> _Prompt_
From the line that contains "[00:00:01.00 to 00:00:02.00]" to the final line below, both included, print each line exactly and skip the pictures.

> _Records for processing_
______________________________

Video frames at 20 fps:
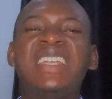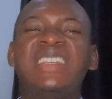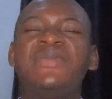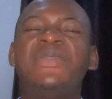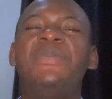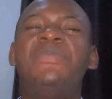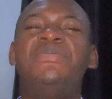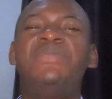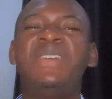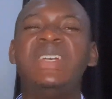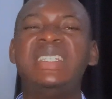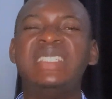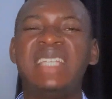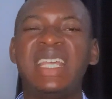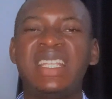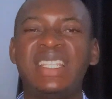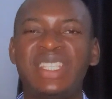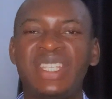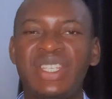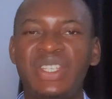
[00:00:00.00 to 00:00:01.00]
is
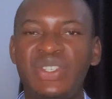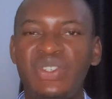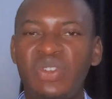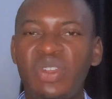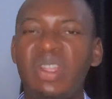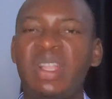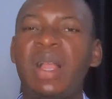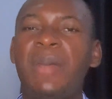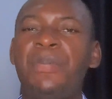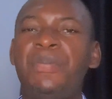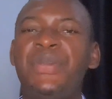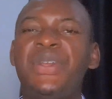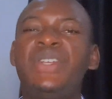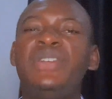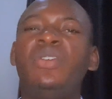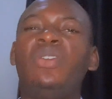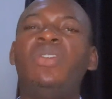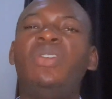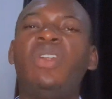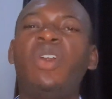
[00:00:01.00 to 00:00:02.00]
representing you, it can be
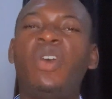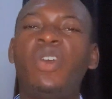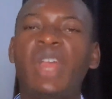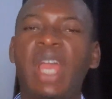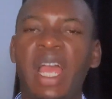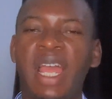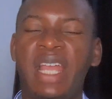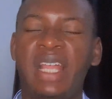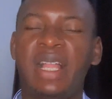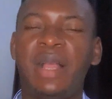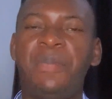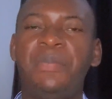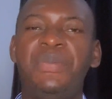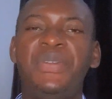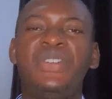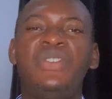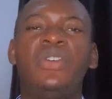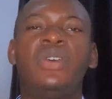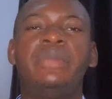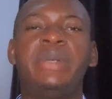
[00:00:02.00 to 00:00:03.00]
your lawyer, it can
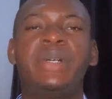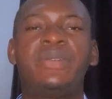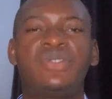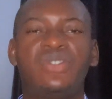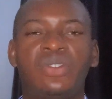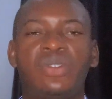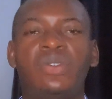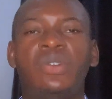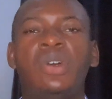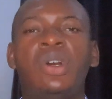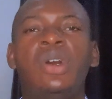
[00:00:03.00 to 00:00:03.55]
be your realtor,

______________________________

> _Task answer_
[00:00:01.00 to 00:00:02.00]
representing you, it can be
[00:00:02.00 to 00:00:03.00]
your lawyer, it can
[00:00:03.00 to 00:00:03.55]
be your realtor,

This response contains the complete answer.